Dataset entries
╭──
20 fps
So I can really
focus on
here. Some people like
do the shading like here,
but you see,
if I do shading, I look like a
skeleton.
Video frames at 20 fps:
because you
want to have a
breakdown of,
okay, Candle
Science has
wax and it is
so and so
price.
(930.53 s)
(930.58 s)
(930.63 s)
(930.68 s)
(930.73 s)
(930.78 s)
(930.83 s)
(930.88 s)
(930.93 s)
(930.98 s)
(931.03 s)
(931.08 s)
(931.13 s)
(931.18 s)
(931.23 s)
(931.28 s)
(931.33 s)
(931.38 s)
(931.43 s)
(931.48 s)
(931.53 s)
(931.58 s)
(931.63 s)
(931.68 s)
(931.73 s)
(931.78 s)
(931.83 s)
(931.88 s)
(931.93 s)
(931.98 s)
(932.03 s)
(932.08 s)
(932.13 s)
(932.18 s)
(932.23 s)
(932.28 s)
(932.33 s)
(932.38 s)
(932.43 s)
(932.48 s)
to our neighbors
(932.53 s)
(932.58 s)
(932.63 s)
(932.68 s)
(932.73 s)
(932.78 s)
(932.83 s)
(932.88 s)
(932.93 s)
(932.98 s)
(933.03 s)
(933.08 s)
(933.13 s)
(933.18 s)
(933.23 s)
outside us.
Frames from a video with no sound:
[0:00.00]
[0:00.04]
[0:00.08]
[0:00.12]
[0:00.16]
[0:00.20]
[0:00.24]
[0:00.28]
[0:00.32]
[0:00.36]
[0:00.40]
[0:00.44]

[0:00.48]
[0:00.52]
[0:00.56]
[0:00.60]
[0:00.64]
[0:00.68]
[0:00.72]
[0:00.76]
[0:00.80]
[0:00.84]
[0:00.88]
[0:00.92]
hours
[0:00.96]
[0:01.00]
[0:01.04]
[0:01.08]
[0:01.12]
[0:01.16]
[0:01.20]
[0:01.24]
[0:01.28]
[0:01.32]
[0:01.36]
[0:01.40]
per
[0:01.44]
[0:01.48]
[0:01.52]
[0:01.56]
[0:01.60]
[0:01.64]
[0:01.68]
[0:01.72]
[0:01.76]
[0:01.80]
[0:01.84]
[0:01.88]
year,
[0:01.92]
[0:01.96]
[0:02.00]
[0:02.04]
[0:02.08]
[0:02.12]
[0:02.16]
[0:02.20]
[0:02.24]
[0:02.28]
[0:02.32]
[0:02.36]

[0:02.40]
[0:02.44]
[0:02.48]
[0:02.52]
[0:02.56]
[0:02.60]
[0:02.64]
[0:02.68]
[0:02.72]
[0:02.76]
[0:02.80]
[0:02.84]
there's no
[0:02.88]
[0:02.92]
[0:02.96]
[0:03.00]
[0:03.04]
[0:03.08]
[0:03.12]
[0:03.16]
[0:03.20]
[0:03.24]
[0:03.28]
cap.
╰──
### Your instructions:
Please retype the data, matching it exactly.

### Task result:
20 fps
So I can really
focus on
here. Some people like
do the shading like here,
but you see,
if I do shading, I look like a
skeleton.
Video frames at 20 fps:
because you
want to have a
breakdown of,
okay, Candle
Science has
wax and it is
so and so
price.
(930.53 s)
(930.58 s)
(930.63 s)
(930.68 s)
(930.73 s)
(930.78 s)
(930.83 s)
(930.88 s)
(930.93 s)
(930.98 s)
(931.03 s)
(931.08 s)
(931.13 s)
(931.18 s)
(931.23 s)
(931.28 s)
(931.33 s)
(931.38 s)
(931.43 s)
(931.48 s)
(931.53 s)
(931.58 s)
(931.63 s)
(931.68 s)
(931.73 s)
(931.78 s)
(931.83 s)
(931.88 s)
(931.93 s)
(931.98 s)
(932.03 s)
(932.08 s)
(932.13 s)
(932.18 s)
(932.23 s)
(932.28 s)
(932.33 s)
(932.38 s)
(932.43 s)
(932.48 s)
to our neighbors
(932.53 s)
(932.58 s)
(932.63 s)
(932.68 s)
(932.73 s)
(932.78 s)
(932.83 s)
(932.88 s)
(932.93 s)
(932.98 s)
(933.03 s)
(933.08 s)
(933.13 s)
(933.18 s)
(933.23 s)
outside us.
Frames from a video with no sound:
[0:00.00]
[0:00.04]
[0:00.08]
[0:00.12]
[0:00.16]
[0:00.20]
[0:00.24]
[0:00.28]
[0:00.32]
[0:00.36]
[0:00.40]
[0:00.44]

[0:00.48]
[0:00.52]
[0:00.56]
[0:00.60]
[0:00.64]
[0:00.68]
[0:00.72]
[0:00.76]
[0:00.80]
[0:00.84]
[0:00.88]
[0:00.92]
hours
[0:00.96]
[0:01.00]
[0:01.04]
[0:01.08]
[0:01.12]
[0:01.16]
[0:01.20]
[0:01.24]
[0:01.28]
[0:01.32]
[0:01.36]
[0:01.40]
per
[0:01.44]
[0:01.48]
[0:01.52]
[0:01.56]
[0:01.60]
[0:01.64]
[0:01.68]
[0:01.72]
[0:01.76]
[0:01.80]
[0:01.84]
[0:01.88]
year,
[0:01.92]
[0:01.96]
[0:02.00]
[0:02.04]
[0:02.08]
[0:02.12]
[0:02.16]
[0:02.20]
[0:02.24]
[0:02.28]
[0:02.32]
[0:02.36]

[0:02.40]
[0:02.44]
[0:02.48]
[0:02.52]
[0:02.56]
[0:02.60]
[0:02.64]
[0:02.68]
[0:02.72]
[0:02.76]
[0:02.80]
[0:02.84]
there's no
[0:02.88]
[0:02.92]
[0:02.96]
[0:03.00]
[0:03.04]
[0:03.08]
[0:03.12]
[0:03.16]
[0:03.20]
[0:03.24]
[0:03.28]
cap.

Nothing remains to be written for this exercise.